## ABOUT THIS TASK
Retype exactly the stretch of lines that begins at the line containing "[9:18.17-9:19.17]" and ends at the last line of the data, with no other lines.

## SOURCE MATERIAL

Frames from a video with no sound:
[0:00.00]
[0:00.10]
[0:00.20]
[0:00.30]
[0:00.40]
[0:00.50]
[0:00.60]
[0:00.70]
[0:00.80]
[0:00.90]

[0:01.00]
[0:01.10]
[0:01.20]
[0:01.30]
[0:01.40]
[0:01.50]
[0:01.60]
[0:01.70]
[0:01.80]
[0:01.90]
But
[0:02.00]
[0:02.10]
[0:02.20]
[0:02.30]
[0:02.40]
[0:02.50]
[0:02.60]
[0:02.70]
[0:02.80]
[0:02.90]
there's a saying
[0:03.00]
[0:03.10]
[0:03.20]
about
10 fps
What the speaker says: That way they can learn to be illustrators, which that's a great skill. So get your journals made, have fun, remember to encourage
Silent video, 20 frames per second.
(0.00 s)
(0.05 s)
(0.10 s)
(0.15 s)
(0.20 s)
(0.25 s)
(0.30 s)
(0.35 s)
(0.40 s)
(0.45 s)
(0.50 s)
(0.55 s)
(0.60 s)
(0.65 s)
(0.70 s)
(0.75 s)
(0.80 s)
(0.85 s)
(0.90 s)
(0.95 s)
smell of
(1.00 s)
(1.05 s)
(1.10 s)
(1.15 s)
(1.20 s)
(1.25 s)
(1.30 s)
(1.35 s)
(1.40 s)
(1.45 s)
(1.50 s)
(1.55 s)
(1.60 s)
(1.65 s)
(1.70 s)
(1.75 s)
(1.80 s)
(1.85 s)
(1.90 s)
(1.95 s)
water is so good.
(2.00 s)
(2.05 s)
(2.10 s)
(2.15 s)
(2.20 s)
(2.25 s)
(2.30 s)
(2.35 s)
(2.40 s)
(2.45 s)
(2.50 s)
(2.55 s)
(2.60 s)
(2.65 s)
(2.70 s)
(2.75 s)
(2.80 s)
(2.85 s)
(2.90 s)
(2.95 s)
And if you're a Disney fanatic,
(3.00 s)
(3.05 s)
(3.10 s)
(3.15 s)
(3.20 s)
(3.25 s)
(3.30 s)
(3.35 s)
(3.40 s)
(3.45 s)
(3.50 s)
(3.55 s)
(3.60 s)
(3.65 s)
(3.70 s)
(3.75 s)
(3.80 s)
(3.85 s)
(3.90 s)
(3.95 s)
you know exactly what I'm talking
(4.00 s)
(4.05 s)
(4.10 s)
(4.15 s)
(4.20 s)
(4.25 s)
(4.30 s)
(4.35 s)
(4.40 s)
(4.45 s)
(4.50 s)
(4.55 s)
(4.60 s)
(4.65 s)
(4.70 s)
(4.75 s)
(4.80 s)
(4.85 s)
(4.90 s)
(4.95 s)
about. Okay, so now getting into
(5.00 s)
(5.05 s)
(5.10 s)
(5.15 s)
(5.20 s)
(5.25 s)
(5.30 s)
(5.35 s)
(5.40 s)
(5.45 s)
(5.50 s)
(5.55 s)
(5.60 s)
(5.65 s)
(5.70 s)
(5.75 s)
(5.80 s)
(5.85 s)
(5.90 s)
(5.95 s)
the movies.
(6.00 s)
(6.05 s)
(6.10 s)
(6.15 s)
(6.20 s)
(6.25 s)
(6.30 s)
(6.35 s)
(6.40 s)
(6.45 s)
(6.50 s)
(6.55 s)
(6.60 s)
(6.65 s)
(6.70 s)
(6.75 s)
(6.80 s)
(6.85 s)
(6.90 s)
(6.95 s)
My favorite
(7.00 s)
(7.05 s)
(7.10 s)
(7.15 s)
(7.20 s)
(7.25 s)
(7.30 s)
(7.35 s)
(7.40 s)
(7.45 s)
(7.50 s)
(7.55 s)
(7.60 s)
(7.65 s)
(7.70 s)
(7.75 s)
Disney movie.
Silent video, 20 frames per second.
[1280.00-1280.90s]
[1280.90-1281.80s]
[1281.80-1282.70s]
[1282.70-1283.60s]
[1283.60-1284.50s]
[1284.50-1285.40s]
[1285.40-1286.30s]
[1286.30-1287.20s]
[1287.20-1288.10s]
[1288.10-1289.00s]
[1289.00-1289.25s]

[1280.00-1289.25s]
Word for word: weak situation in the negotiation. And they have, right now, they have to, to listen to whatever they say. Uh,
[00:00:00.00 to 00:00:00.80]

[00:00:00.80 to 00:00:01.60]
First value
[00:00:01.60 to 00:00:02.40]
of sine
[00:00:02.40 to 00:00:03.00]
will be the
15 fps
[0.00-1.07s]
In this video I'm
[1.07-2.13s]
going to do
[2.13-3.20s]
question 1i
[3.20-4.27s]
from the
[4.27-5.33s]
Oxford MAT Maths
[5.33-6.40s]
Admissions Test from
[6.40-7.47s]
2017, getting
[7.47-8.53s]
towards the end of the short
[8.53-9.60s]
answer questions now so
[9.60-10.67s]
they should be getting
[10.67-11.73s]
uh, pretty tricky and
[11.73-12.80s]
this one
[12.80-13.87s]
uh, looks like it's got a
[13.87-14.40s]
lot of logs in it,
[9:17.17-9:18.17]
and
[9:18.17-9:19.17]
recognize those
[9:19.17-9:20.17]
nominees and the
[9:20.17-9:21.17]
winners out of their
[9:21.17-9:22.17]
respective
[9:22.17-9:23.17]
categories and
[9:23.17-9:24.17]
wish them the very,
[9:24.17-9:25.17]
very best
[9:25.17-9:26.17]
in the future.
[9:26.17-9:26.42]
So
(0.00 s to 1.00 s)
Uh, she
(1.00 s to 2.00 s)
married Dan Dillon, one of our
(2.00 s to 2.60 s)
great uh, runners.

## COMPLETED EXERCISE
[9:18.17-9:19.17]
recognize those
[9:19.17-9:20.17]
nominees and the
[9:20.17-9:21.17]
winners out of their
[9:21.17-9:22.17]
respective
[9:22.17-9:23.17]
categories and
[9:23.17-9:24.17]
wish them the very,
[9:24.17-9:25.17]
very best
[9:25.17-9:26.17]
in the future.
[9:26.17-9:26.42]
So
(0.00 s to 1.00 s)
Uh, she
(1.00 s to 2.00 s)
married Dan Dillon, one of our
(2.00 s to 2.60 s)
great uh, runners.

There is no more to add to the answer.